Le rythme dansant des sentiers

Fontainebleau, sentier Denecourt-Colinet 4-5

J’aime les chemins, dont le tracé et l’apparence donnent le sentiment d’une entente harmonieuse entre les hommes et le reste de la nature ; mais me promenant dimanche sur les sentiers tracés en forêt de Fontainebleau par Denecourt puis Colinet, je me disais que les sentiers, plus sylvains et sauvages, s’accordent néanmoins mieux au mouvement de la pensée, à son rythme dansant et fantasque.

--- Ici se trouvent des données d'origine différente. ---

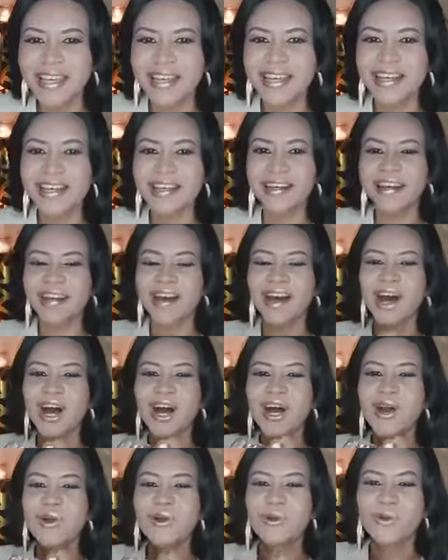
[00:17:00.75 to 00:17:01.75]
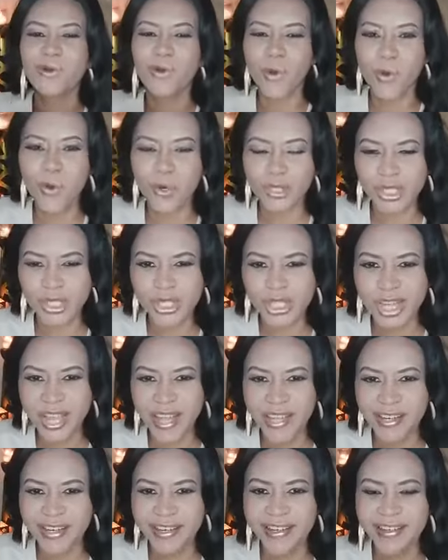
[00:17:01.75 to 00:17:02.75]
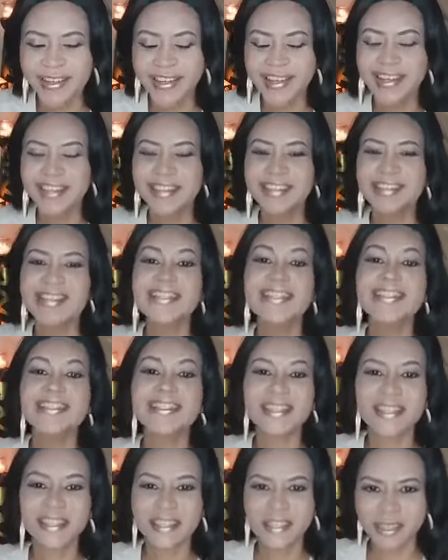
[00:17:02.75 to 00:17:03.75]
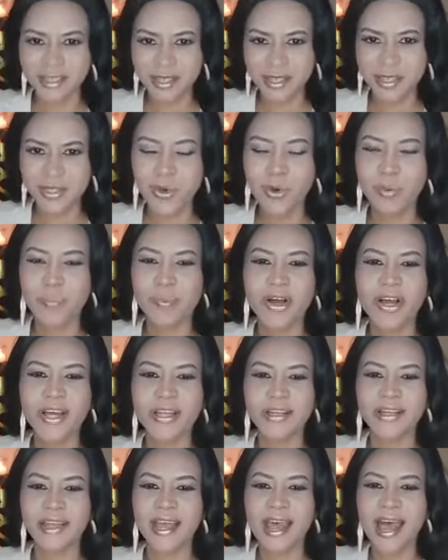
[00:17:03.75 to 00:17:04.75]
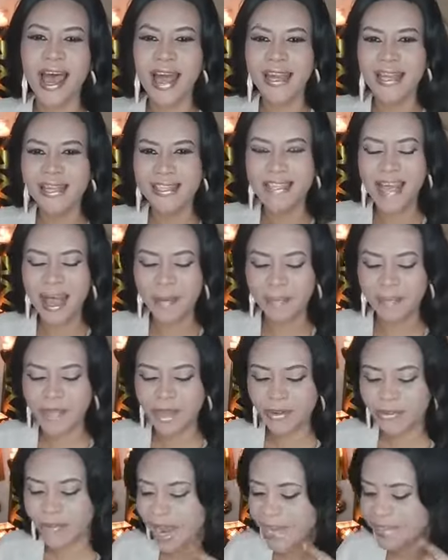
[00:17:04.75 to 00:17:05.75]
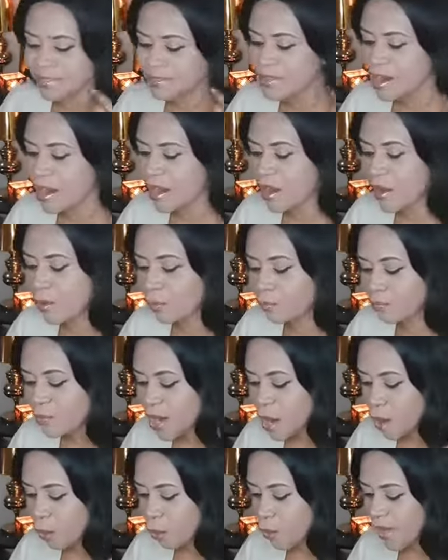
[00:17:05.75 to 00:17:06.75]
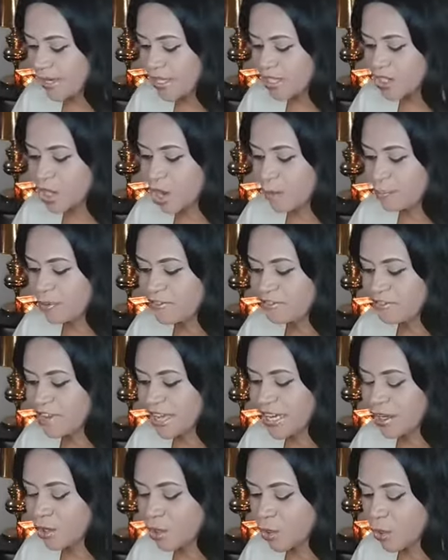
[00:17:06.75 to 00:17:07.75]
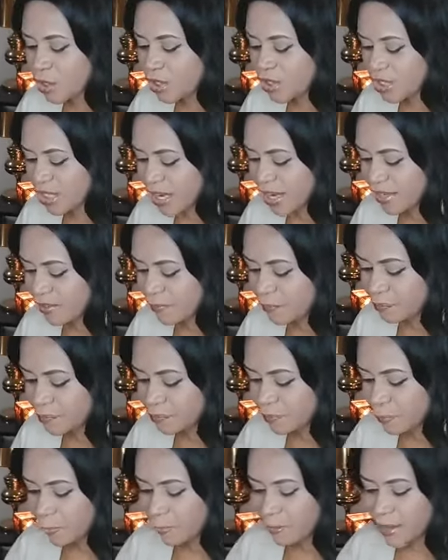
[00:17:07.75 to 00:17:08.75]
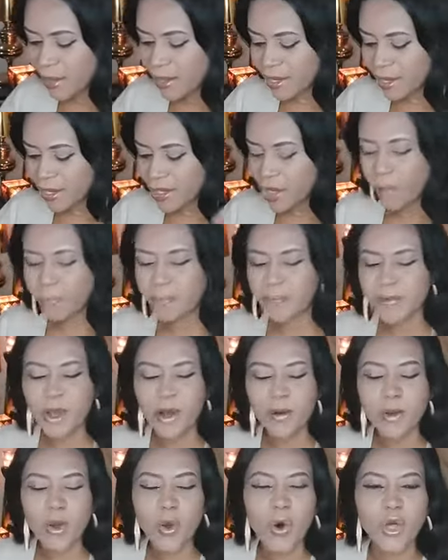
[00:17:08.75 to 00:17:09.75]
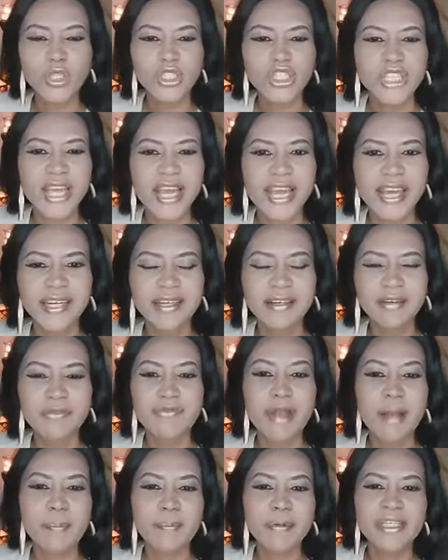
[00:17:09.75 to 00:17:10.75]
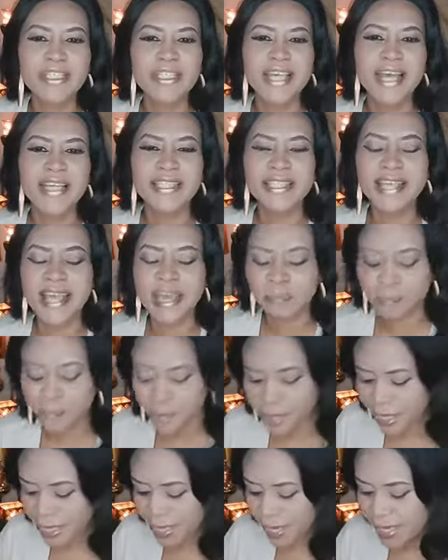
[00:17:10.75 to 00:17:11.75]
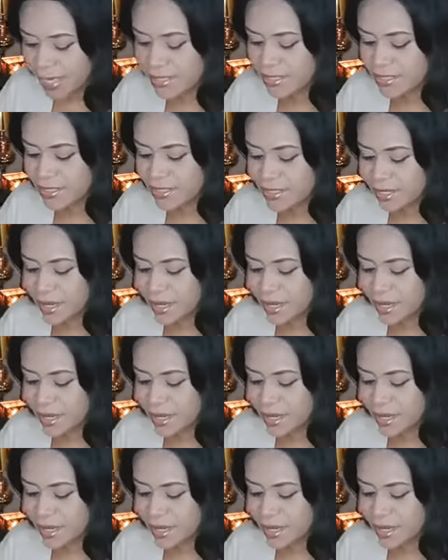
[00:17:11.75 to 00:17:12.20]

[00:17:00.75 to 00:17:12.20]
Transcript: uh, Goshen. The season is open and it's happening right now. What is your prophetic Goshen? Your, your Goshen represents a place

C’est leur allure serpentine qui me fait dire cela : les sentiers sont à courte vue ; après quelques mètres, ils disparaissent dans les fougères, les troncs, les rochers, et il faut avancer, avancer toujours pour en voir la suite. Le sentier ne se dévoile jamais entièrement comme le font la route et souvent les chemins, hérités des voies romaines et de leur rectitude ; il buissonne, tergiverse, et ne se livre que progressivement, au fur et à mesure.

Et puis il y a le rythme des pas : sur les chemins, on va gaillardement tel un pèlerin tendu vers Compostelle ; le sentier, qui inlassablement tournoie, qui inlassablement hésite, est rétif à ces pas cadencés : le corps y avance précautionneusement, d’une marche inégale, semblable au vol du papillon.

J’avais, le matin même, lu les premières pages (les meilleures, à mon goût) de La nature de Ralph Waldo Emerson, cadeau destiné à l’Aimée. Était-ce l’effet de cette lecture ? Sur ces pistes étroites et tortueuses, parce qu’elles étaient étroites et tortueuses, je me sentais, à chacun de mes pas, en résonnance et sympathie avec le monde : c’est en quittant les chemins tracés au cordeau, en quittant l’univers conçu par la raison et la mathématique, que je me retrouvais enfin chez moi.

Il y a, dans le balancement de la marche, une invitation constante à sentir, à penser, et parfois à rêver. Mais cette invitation diffère selon la marche, selon qu’on soit sur une route, un chemin ou un sentier : il y a, dans le rythme différent des pas, dans la maîtrise plus ou moins grande qu’on a de ce rythme, dans la confiance qu’il est plus ou moins nécessaire d’accorder à son corps plutôt qu’à son esprit, une variété d’états d’âme. Sur les grandes voies, l’esprit est militaire ; sur les sentiers, il danse comme un papillon.